A veces, una web aparentemente sencilla explica mejor un sector que muchas presentaciones llenas de promesas. Eso es exactamente lo que ocurre con la página de socios de la Associació Catalana d’Intel·ligència Artificial. Más que invitar a pagar una cuota, lo que hace es mostrar cómo se está organizando una comunidad que mezcla investigación, universidad, empresa y transferencia tecnológica alrededor de la IA.
ACIA se define como una asociación sin ánimo de lucro para impulsar el avance de la inteligencia artificial en la sociedad catalana, apoyar la comunicación entre personas y organizaciones del sector y promover su impacto social, cultural, científico, económico y gubernamental. Además, forma parte de EurAI y en su propia presentación habla de 31 años de investigación, 225 becas concedidas, 27 ediciones del CCIA y más de 200 socios. No estamos, por tanto, ante una comunidad improvisada, sino ante una estructura con recorrido, memoria y capacidad de conexión.
La propia página de socios deja claro que ACIA quiere conectar perfiles distintos. Ofrece membresía de estudiante por 17 euros al año, membresía regular por 37 euros y membresía institucional por 150 euros. En el caso de estudiantes, el valor gira alrededor de becas para viajar a conferencias, participación en la conferencia anual y acceso a premios de tesis o trabajos académicos. En el caso regular, aparecen ventajas más orientadas a red profesional, acceso a publicaciones especializadas, tarifas reducidas en conferencias y apoyo a la organización de eventos. Para entidades institucionales, la propuesta combina beneficios para empleados con visibilidad dentro del ecosistema de la asociación.
Lo más interesante llega cuando uno baja a la lista de socios institucionales. Ahí aparece una combinación que dice mucho del momento que vive la IA en Catalunya y su entorno: plataformas de machine learning, centros de investigación aplicada, laboratorios de robótica, universidades, escuelas de negocio y grupos académicos especializados. La lista incluye, entre otros, BigML, i2CAT, Computer Vision Center, Esade, PAL Robotics, UPC, IDEAI-UPC, UAB, UOC, UdG, La Salle URL, Bioinformatics Barcelona o Torre Juana Open Space Technology.
Eso significa algo importante. Cuando una asociación reúne a un actor como BigML, que se presenta como una plataforma de machine learning para negocio, junto a un centro como i2CAT, centrado en investigación aplicada y transferencia, y junto al Computer Vision Center, especializado en visión por computador, deja de hablarse de IA como una moda genérica. Empieza a verse una cadena de valor más seria: producto, investigación, especialización y aplicación.
También resulta reveladora la presencia de PAL Robotics, porque recuerda algo que a veces se olvida en el debate público: la inteligencia artificial no vive solo en interfaces conversacionales o en generación de texto. PAL Robotics muestra una línea clara donde la IA convive con robótica de servicio, plataformas asistenciales e investigación aplicada a sistemas físicos. Ese matiz importa mucho, porque amplía la conversación desde el software hacia la automatización del mundo real.
La capa académica también pesa. UPC, UAB, UOC y La Salle aparecen en la red institucional, y además IDEAI-UPC se presenta como el punto común dentro de la UPC para grupos de investigación en inteligencia artificial y ciencia de datos. Eso transmite una idea potente: el ecosistema no depende de una sola empresa estrella, sino de una base universitaria y científica que alimenta talento, proyectos y colaboración sostenida.
Otra lectura útil de la página es que ACIA no plantea la IA como una conversación cerrada entre investigadores.
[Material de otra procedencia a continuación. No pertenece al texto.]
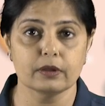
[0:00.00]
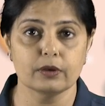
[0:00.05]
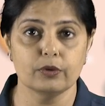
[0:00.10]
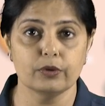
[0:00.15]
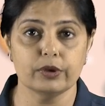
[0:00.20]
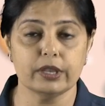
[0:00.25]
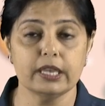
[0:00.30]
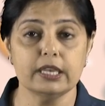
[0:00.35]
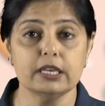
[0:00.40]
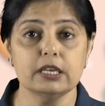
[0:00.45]

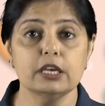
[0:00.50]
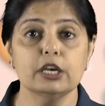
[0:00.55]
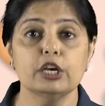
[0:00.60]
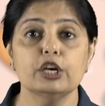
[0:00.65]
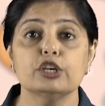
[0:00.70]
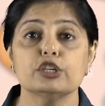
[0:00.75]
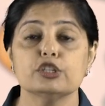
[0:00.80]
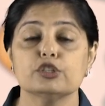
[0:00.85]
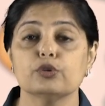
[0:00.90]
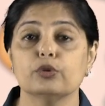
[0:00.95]
Okay.
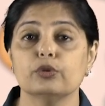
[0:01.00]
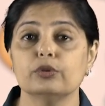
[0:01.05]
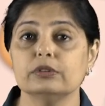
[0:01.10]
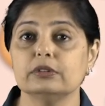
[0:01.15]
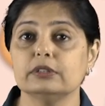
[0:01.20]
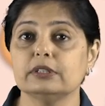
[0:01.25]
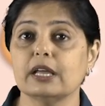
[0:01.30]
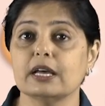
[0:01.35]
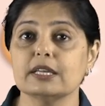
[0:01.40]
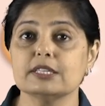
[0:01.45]
So,
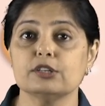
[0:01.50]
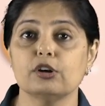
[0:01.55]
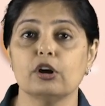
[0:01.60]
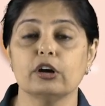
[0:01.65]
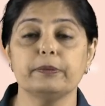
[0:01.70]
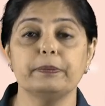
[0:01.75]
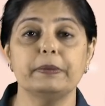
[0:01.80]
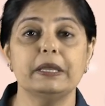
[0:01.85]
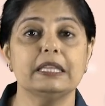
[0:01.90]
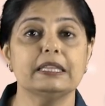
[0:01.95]
does
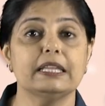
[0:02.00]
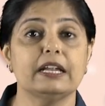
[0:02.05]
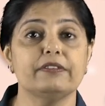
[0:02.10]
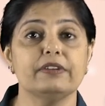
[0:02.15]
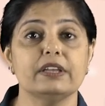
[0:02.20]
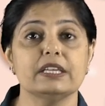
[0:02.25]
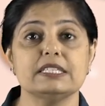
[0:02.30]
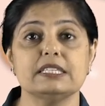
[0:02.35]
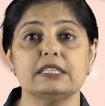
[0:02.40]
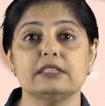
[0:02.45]
not mean that
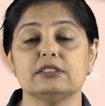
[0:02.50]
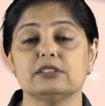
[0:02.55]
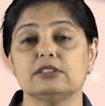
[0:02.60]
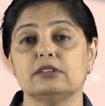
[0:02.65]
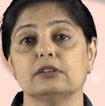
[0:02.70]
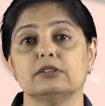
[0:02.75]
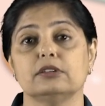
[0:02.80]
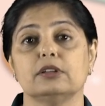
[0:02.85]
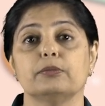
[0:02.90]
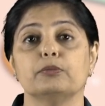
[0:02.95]
we are
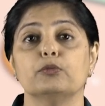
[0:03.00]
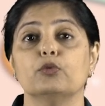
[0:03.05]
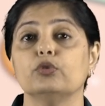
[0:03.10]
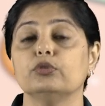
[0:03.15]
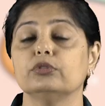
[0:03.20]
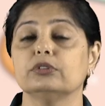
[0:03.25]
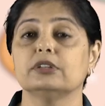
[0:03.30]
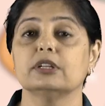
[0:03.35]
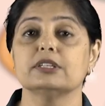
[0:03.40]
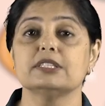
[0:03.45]

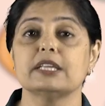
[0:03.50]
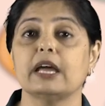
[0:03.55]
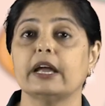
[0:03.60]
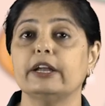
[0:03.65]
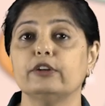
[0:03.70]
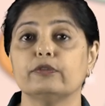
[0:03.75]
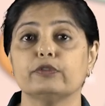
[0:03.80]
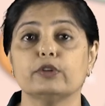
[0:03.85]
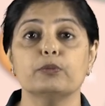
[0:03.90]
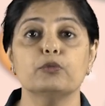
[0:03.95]
the
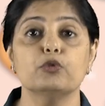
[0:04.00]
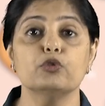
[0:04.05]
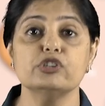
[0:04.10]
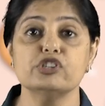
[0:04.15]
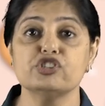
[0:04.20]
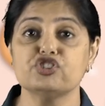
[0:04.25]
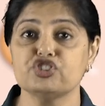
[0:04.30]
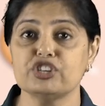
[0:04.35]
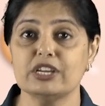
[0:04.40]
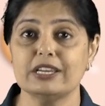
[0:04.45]
side of the moon
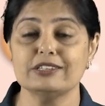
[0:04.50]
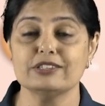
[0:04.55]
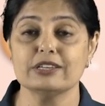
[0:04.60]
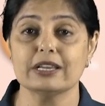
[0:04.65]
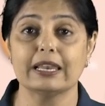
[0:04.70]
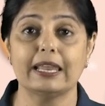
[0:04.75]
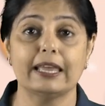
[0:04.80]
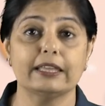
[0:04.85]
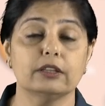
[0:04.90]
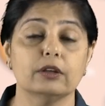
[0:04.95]
is
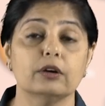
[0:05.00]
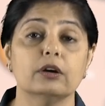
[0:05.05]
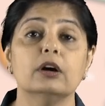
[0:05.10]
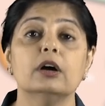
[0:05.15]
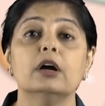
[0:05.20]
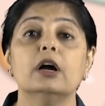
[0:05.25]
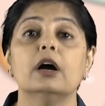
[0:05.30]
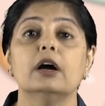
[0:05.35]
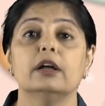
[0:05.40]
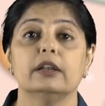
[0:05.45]
changing
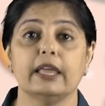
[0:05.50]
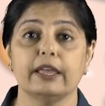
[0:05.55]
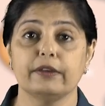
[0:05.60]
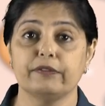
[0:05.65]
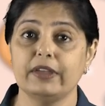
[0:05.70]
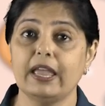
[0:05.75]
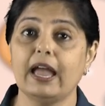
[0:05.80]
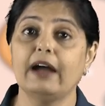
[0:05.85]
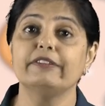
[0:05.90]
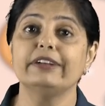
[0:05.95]
like
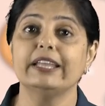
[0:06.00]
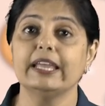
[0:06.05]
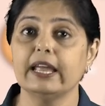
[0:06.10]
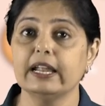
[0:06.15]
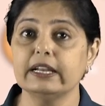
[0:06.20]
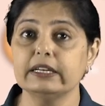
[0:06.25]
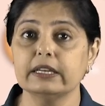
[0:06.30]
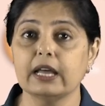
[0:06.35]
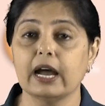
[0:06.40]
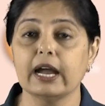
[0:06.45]
we have day
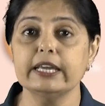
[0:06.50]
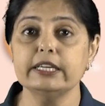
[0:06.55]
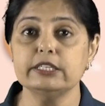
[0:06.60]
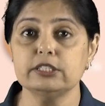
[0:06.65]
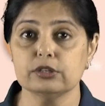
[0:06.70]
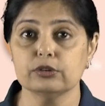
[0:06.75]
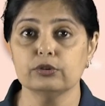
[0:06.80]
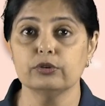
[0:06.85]
and night,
En su propia llamada a la acción invita tanto a estudiantes de máster o doctorado como a investigadores de instituciones públicas o privadas, y también a empresas interesadas en innovar y seguir de cerca la investigación en IA en los Països Catalans. Esa mezcla es probablemente uno de los puntos más valiosos del sitio: no vende solo pertenencia, vende proximidad entre conocimiento y aplicación.
Desde una perspectiva empresarial, esa es quizá la parte más relevante. Muchas pymes, consultoras, centros formativos o administraciones no necesitan “más ruido sobre IA”, sino puntos de contacto fiables con gente que investiga, desarrolla, prueba y aterriza tecnología. Una asociación como ACIA, vista a través de su página de socios, sugiere precisamente eso: una infraestructura relacional donde el valor no está únicamente en la cuota, sino en la calidad del tejido que conecta.
En un momento en el que todo el mundo habla de inteligencia artificial como si fuera una carrera de titulares, la página de socios de ACIA transmite algo bastante más útil: comunidad organizada, continuidad y especialización. Puede parecer una página administrativa, pero en realidad actúa como mapa. Y ese mapa deja una conclusión clara: en Catalunya la IA no se está construyendo solo desde el discurso, sino desde una red donde universidad, empresa, investigación y transferencia llevan tiempo aprendiendo a trabajar juntas.